» **DIRECTIONS FOR THIS TASK**
Without the pictures, reproduce the records that follow exactly.

» **AVAILABLE RECORDS**
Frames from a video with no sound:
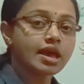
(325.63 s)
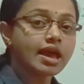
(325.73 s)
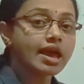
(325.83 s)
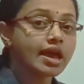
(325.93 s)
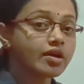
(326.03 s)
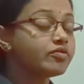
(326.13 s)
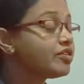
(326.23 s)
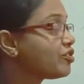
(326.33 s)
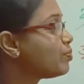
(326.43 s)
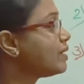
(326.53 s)
I have
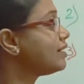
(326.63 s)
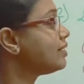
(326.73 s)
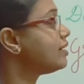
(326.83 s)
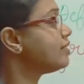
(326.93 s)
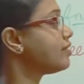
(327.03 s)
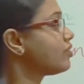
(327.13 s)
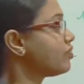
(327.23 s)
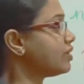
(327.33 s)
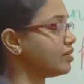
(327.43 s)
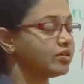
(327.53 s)
splitted this
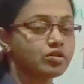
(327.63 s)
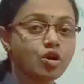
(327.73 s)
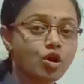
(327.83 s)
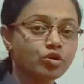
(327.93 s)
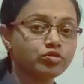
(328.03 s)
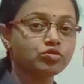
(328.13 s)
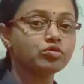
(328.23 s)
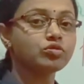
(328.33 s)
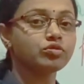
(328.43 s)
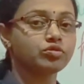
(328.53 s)
word
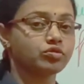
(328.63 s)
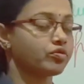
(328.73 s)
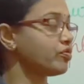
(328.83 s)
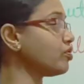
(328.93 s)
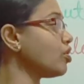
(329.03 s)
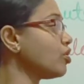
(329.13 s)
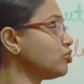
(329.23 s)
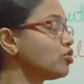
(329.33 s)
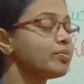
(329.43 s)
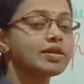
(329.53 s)
autotrophs.
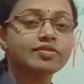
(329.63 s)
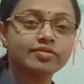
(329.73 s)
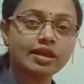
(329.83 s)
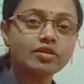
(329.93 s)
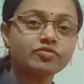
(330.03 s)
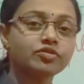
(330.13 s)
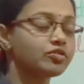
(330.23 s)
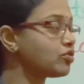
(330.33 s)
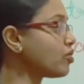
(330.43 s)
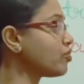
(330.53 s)
Auto means self,
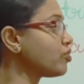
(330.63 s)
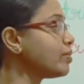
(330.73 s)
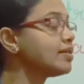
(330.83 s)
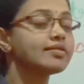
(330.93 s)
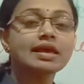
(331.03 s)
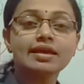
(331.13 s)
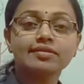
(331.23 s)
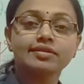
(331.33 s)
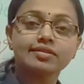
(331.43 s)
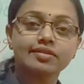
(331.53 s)
trophs means
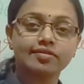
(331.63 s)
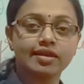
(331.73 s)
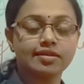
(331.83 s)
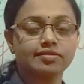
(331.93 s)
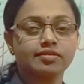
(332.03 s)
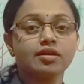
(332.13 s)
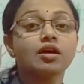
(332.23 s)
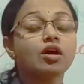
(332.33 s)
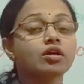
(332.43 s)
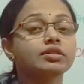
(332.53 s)
synthesize.
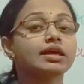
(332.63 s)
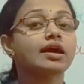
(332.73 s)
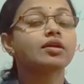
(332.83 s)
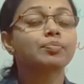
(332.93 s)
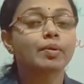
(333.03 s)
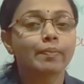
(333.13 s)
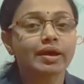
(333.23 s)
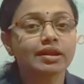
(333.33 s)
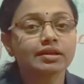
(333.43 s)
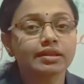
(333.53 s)
They are
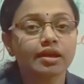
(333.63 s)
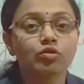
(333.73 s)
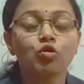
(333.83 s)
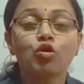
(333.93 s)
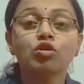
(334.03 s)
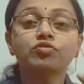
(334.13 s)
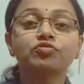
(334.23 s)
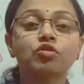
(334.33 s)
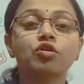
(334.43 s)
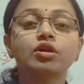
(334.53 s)
preparing their own
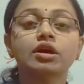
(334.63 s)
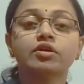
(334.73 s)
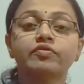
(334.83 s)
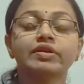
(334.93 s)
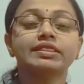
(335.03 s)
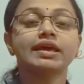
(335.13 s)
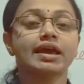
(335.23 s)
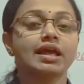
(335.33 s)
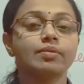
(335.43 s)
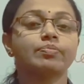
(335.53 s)
food with the
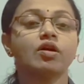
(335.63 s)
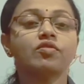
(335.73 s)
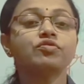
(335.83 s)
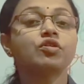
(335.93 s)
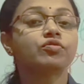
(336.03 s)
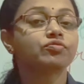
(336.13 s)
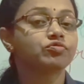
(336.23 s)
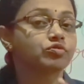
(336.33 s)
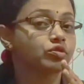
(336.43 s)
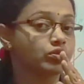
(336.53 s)
help of
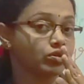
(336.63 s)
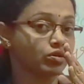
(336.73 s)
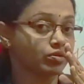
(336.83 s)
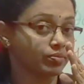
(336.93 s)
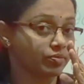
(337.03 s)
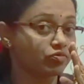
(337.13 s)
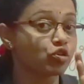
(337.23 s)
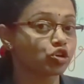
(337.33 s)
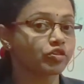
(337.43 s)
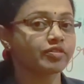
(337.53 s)

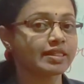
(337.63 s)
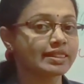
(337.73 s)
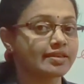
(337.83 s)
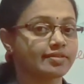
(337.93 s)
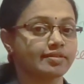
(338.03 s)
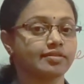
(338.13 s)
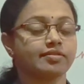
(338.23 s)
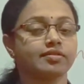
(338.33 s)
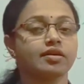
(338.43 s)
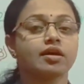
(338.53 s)
photosynthesis.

» **REPLY**
Frames from a video with no sound:
(325.63 s)
(325.73 s)
(325.83 s)
(325.93 s)
(326.03 s)
(326.13 s)
(326.23 s)
(326.33 s)
(326.43 s)
(326.53 s)
I have
(326.63 s)
(326.73 s)
(326.83 s)
(326.93 s)
(327.03 s)
(327.13 s)
(327.23 s)
(327.33 s)
(327.43 s)
(327.53 s)
splitted this
(327.63 s)
(327.73 s)
(327.83 s)
(327.93 s)
(328.03 s)
(328.13 s)
(328.23 s)
(328.33 s)
(328.43 s)
(328.53 s)
word
(328.63 s)
(328.73 s)
(328.83 s)
(328.93 s)
(329.03 s)
(329.13 s)
(329.23 s)
(329.33 s)
(329.43 s)
(329.53 s)
autotrophs.
(329.63 s)
(329.73 s)
(329.83 s)
(329.93 s)
(330.03 s)
(330.13 s)
(330.23 s)
(330.33 s)
(330.43 s)
(330.53 s)
Auto means self,
(330.63 s)
(330.73 s)
(330.83 s)
(330.93 s)
(331.03 s)
(331.13 s)
(331.23 s)
(331.33 s)
(331.43 s)
(331.53 s)
trophs means
(331.63 s)
(331.73 s)
(331.83 s)
(331.93 s)
(332.03 s)
(332.13 s)
(332.23 s)
(332.33 s)
(332.43 s)
(332.53 s)
synthesize.
(332.63 s)
(332.73 s)
(332.83 s)
(332.93 s)
(333.03 s)
(333.13 s)
(333.23 s)
(333.33 s)
(333.43 s)
(333.53 s)
They are
(333.63 s)
(333.73 s)
(333.83 s)
(333.93 s)
(334.03 s)
(334.13 s)
(334.23 s)
(334.33 s)
(334.43 s)
(334.53 s)
preparing their own
(334.63 s)
(334.73 s)
(334.83 s)
(334.93 s)
(335.03 s)
(335.13 s)
(335.23 s)
(335.33 s)
(335.43 s)
(335.53 s)
food with the
(335.63 s)
(335.73 s)
(335.83 s)
(335.93 s)
(336.03 s)
(336.13 s)
(336.23 s)
(336.33 s)
(336.43 s)
(336.53 s)
help of
(336.63 s)
(336.73 s)
(336.83 s)
(336.93 s)
(337.03 s)
(337.13 s)
(337.23 s)
(337.33 s)
(337.43 s)
(337.53 s)

(337.63 s)
(337.73 s)
(337.83 s)
(337.93 s)
(338.03 s)
(338.13 s)
(338.23 s)
(338.33 s)
(338.43 s)
(338.53 s)
photosynthesis.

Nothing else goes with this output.